Jitesh Jain1,3         Jiachen Li1*         MangTik Chiu1*         Ali Hassani1         Nikita Orlov2         Humphrey Shi1,2

1 SHI Labs @ U of Oregon & UIUC     2 Picsart AI Research     3 IIT Roorkee
*Equal Contribution











Universal Image Segmentation is not a new concept. Past attempts to unify image segmentation in the last decades include scene parsing, panoptic segmentation, and, more recently, new panoptic architectures. However, such panoptic architectures do not truly unify image segmentation because they need to be trained individually on the semantic, instance, or panoptic segmentation to achieve the best performance. Ideally, a truly universal framework should be trained only once and achieve SOTA performance across all three image segmentation tasks. To that end, we propose OneFormer, a universal image segmentation framework that unifies segmentation with a multi-task train-once design. We first propose a task-conditioned joint training strategy that enables training on ground truths of each domain (semantic, instance, and panoptic segmentation) within a single multi-task training process. Secondly, we introduce a task token to condition our model on the task at hand, making our model task-dynamic to support multi-task training and inference. Thirdly, we propose using a query-text contrastive loss during training to establish better inter-task and inter-class distinctions. Notably, our single OneFormer model outperforms specialized Mask2Former models across all three segmentation tasks on ADE20k, CityScapes, and COCO, despite the latter being trained on each of the three tasks individually with three times the resources. With new ConvNeXt and DiNAT backbones, we observe even more performance improvement. We believe OneFormer is a significant step towards making image segmentation more universal and accessible.

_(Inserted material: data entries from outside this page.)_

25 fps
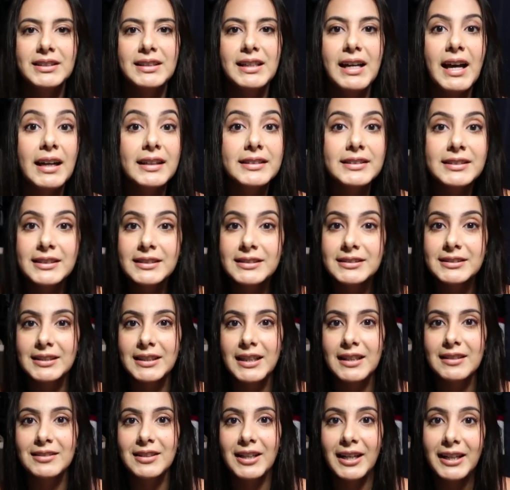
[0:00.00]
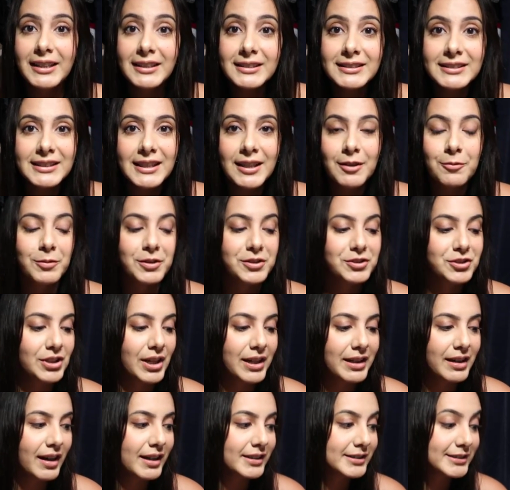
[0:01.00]
they had things that I liked, which
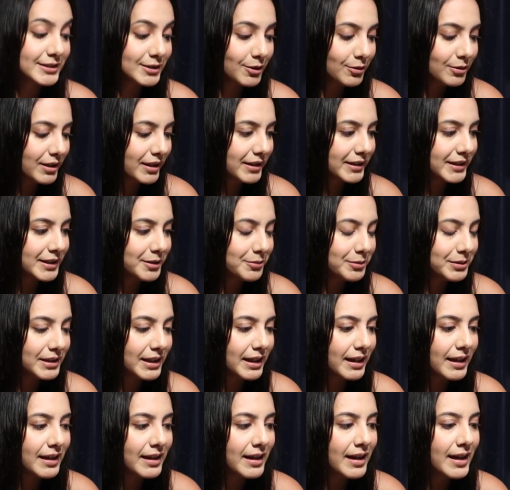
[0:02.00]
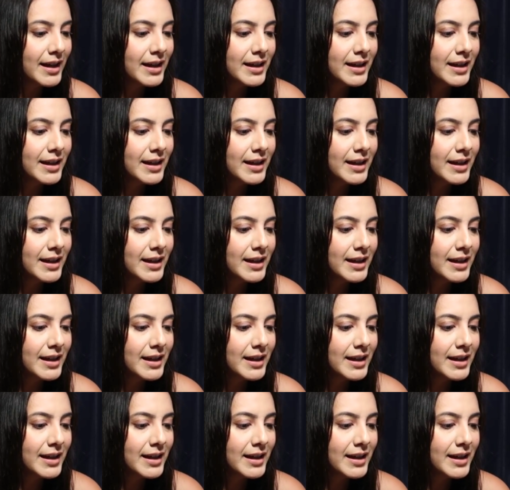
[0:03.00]
I got so lucky with that.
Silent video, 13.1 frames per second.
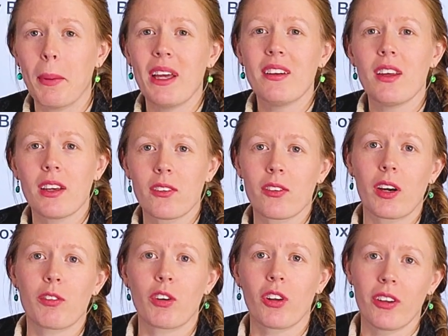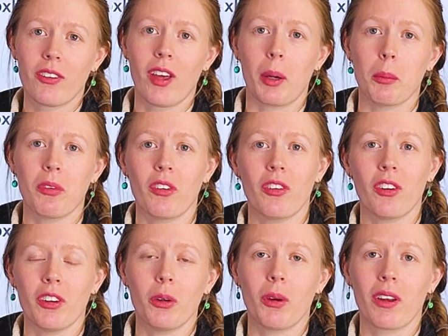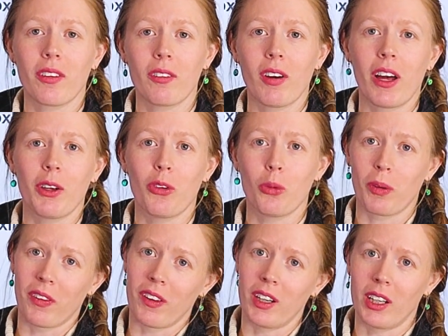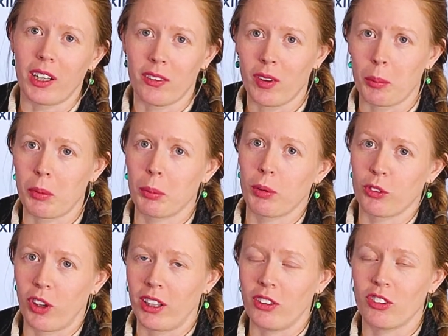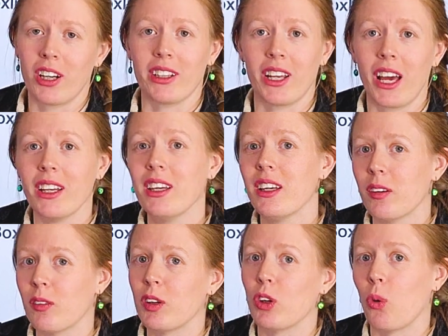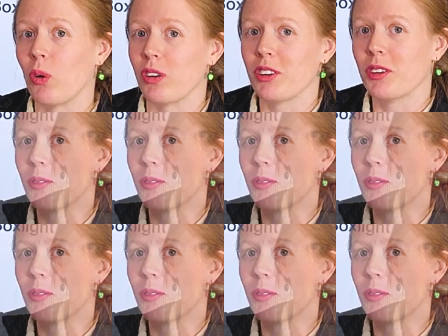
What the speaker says: may take several attempts until you get the values within an acceptable range on any given corner.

We propose OneFormer, the first multi-task universal image segmentation framework based on transformers that need to be trained only once with a single universal architecture, a single model, and on a single dataset, to outperform existing frameworks across semantic, instance, and panoptic segmentation tasks, despite the latter need to be trained separately on each task using multiple times of the resources. We introduce a task input to condition the model on the task in focus, making our architecture task-guided for training, and task-dynamic for inference, all with a single model. Furthermore, we jointly train our framework by uniformly sampling ground truths from all three image segmentation domains during training. Following the recent success of transformer-based frameworks in the computer vision domain, we also formulate our framework as query-based with an additional contrastive loss on the queries during training. Specifically, we initialize our queries as repetitions of the task token and consequently compute a query-text contrastive loss with the text derived from the corresponding ground-truth label. We hypothesize that a contrastive loss on the queries helps in making the model more task-sensitive.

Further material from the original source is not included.